“On this very day, 20th of March 2003, the rain was falling all the day long, exactly like today, as we are gathering in this place,” Abeer Hasan Al Ani, an independent Iraqi journalist and human rights activist told a small gathering of anti-war activists at Sydney Town Hall on March 20.
“The Iraqi people, men, women and children felt as if the sky had been crying for them at the time,” she added, “and everyone was waiting for the evening of that day, waiting for the death and destruction coming from above, heavier than the fallen rain during the day.
“‘Shock and awe!’ That was the chosen name for the military operation took place to invade Iraq and open the door to the mess in which we Iraqis, Coalition forces and their opponents are all stuck in altogether even after 18 years.
“The promises of freedom, democracy and prosperity the Iraqis longed for have never come true.”
Nick Deane from the Marrickville Peace Group and Independent and Peaceful Australia Network (IPAN) called for a public investigation into how Australia joined the “Coalition of the Willing” that invaded Iraq.
“To this day we do not know the details of what went on in the corridors of power. We do not know how or why Australia made the decision. But we do know some very important features.
“One thing we can be sure of is that the decision to join the US in invading and occupying Iraq was an ignorant decision:
“• It ignored resolutions of the United Nations Security Council;
“• It ignored the advice of the UN weapons inspectors;
“• It ignored the Australian Parliament — being made without any debate there;
“• It ignored the likely outcome of the entire region being de-stabilised (as was foreseen by many), and
“• It ignored the will of the people of the world, who came out onto the streets in their millions to say ‘This is wrong! Don’t do it!’”

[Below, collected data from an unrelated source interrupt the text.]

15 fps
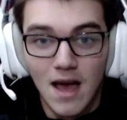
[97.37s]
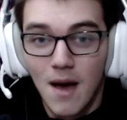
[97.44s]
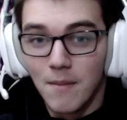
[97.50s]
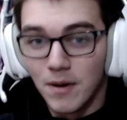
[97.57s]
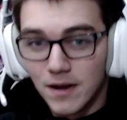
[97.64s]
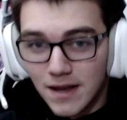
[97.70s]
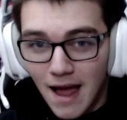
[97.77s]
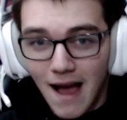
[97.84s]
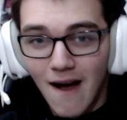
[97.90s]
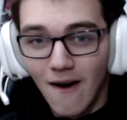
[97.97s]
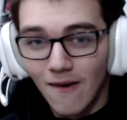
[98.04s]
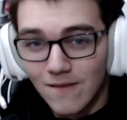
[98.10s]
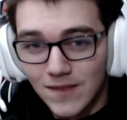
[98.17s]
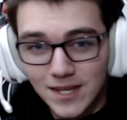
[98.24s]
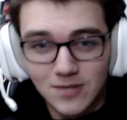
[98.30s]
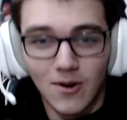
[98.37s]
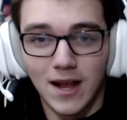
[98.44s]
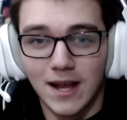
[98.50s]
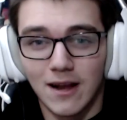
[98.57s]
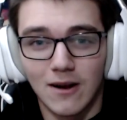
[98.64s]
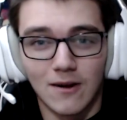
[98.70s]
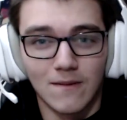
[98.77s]
But now this right
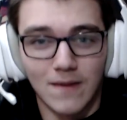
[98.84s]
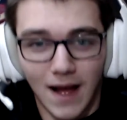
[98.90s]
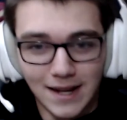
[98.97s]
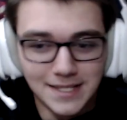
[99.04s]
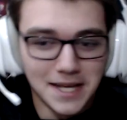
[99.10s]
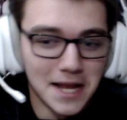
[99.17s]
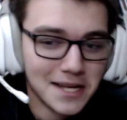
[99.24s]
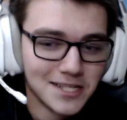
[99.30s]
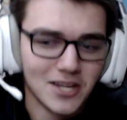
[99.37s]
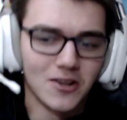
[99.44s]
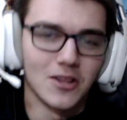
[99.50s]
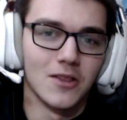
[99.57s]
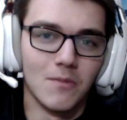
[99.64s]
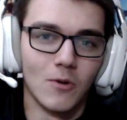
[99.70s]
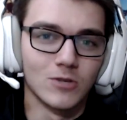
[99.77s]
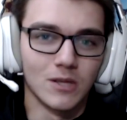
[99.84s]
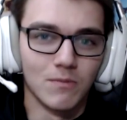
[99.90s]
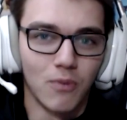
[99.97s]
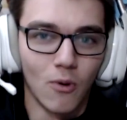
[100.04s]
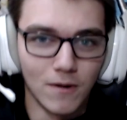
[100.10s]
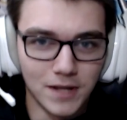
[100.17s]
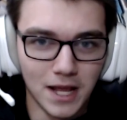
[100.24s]
here, I'd say, is the, the most
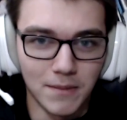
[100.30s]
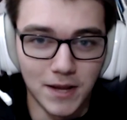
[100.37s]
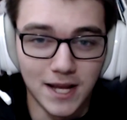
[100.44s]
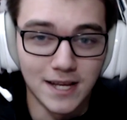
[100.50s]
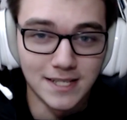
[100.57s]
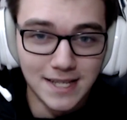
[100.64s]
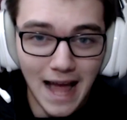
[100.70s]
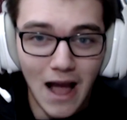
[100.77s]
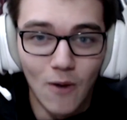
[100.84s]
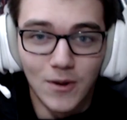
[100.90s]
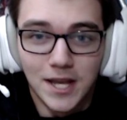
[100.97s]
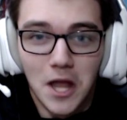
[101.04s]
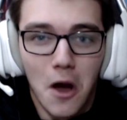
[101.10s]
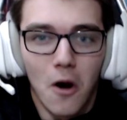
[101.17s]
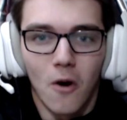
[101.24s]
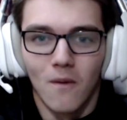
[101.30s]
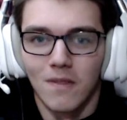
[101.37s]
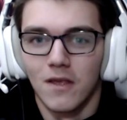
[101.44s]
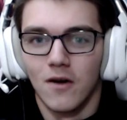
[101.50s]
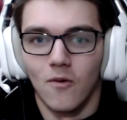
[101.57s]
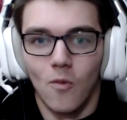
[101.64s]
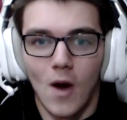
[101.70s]
important thing, because now we know
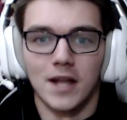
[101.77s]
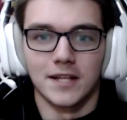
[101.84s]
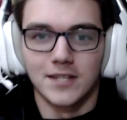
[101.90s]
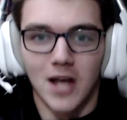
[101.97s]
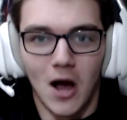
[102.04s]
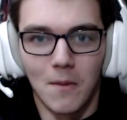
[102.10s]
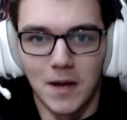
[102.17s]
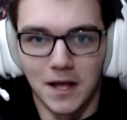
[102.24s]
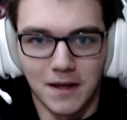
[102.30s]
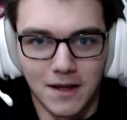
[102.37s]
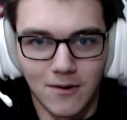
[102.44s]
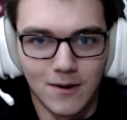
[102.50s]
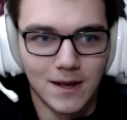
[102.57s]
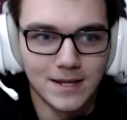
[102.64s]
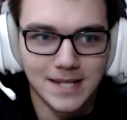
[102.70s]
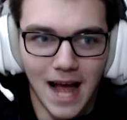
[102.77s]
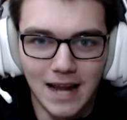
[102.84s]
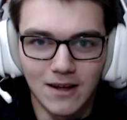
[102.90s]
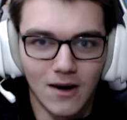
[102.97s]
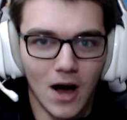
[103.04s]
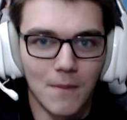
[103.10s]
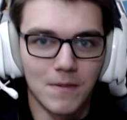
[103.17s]
when it's coming. It was kind
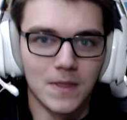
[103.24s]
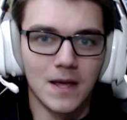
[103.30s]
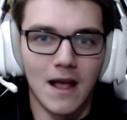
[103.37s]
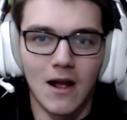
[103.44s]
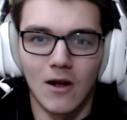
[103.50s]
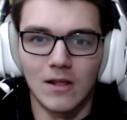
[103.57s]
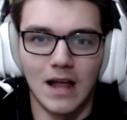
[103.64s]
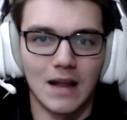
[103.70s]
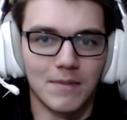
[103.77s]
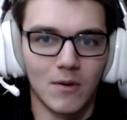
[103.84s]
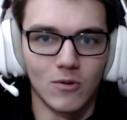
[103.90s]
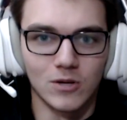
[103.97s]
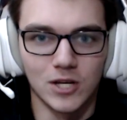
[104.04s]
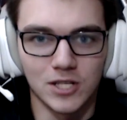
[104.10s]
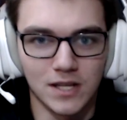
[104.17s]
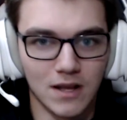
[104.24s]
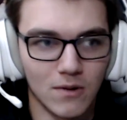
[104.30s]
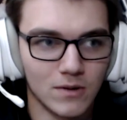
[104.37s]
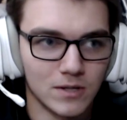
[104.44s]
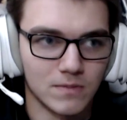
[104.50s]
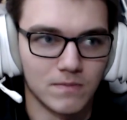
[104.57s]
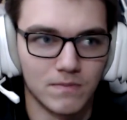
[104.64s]
of up in the air. A lot of people were just, it
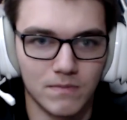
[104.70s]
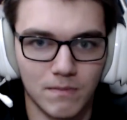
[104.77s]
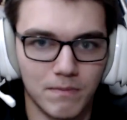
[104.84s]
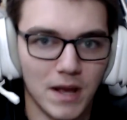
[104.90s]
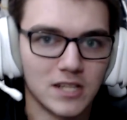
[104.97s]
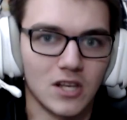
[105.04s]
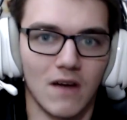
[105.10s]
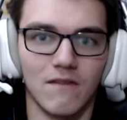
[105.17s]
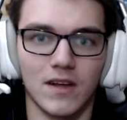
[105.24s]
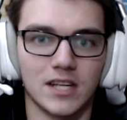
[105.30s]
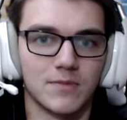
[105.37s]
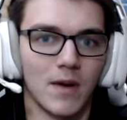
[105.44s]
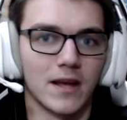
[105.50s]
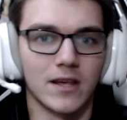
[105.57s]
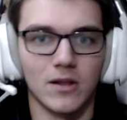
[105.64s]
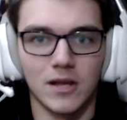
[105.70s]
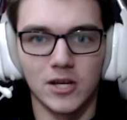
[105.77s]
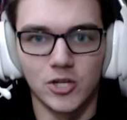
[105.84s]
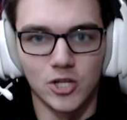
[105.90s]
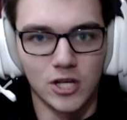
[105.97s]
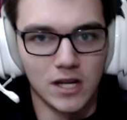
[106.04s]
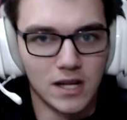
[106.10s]
was based off like
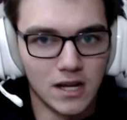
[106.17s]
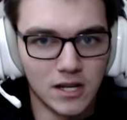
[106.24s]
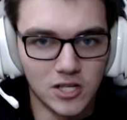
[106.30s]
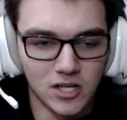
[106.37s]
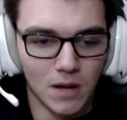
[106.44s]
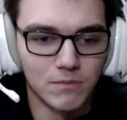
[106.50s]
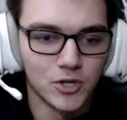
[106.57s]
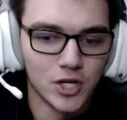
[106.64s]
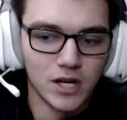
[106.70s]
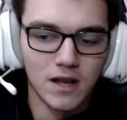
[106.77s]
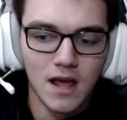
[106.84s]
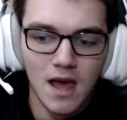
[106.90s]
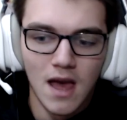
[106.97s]
speculation and assumption,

Pip Hinman from Sydney Stop the War Coalition said: “We must never forget the million of more Iraqis who were killed, who suffer the ongoing consequences of the war on Iraq.
“We must demand Australia assist the hundreds of thousands who are stateless, who still live in refugee camps, and those who are locked up for trying to come here.
“A generation of Iraqis has only known war. This is unforgivable and must not be forgotten.
“Nor should we forget the people who took great risks to bring us the real story — Chelsea Manning and Julian Assange. Assange still remains behind bars, which is a travesty of justice.”
The gathering was organised by the Marrickville Peace Group and IPAN and endorsed by Sydney Stop the War Coalition and the Socialist Alliance and several songs were performed by members of Ecopella and Sydney union choirs, brought together by Margaret Walters.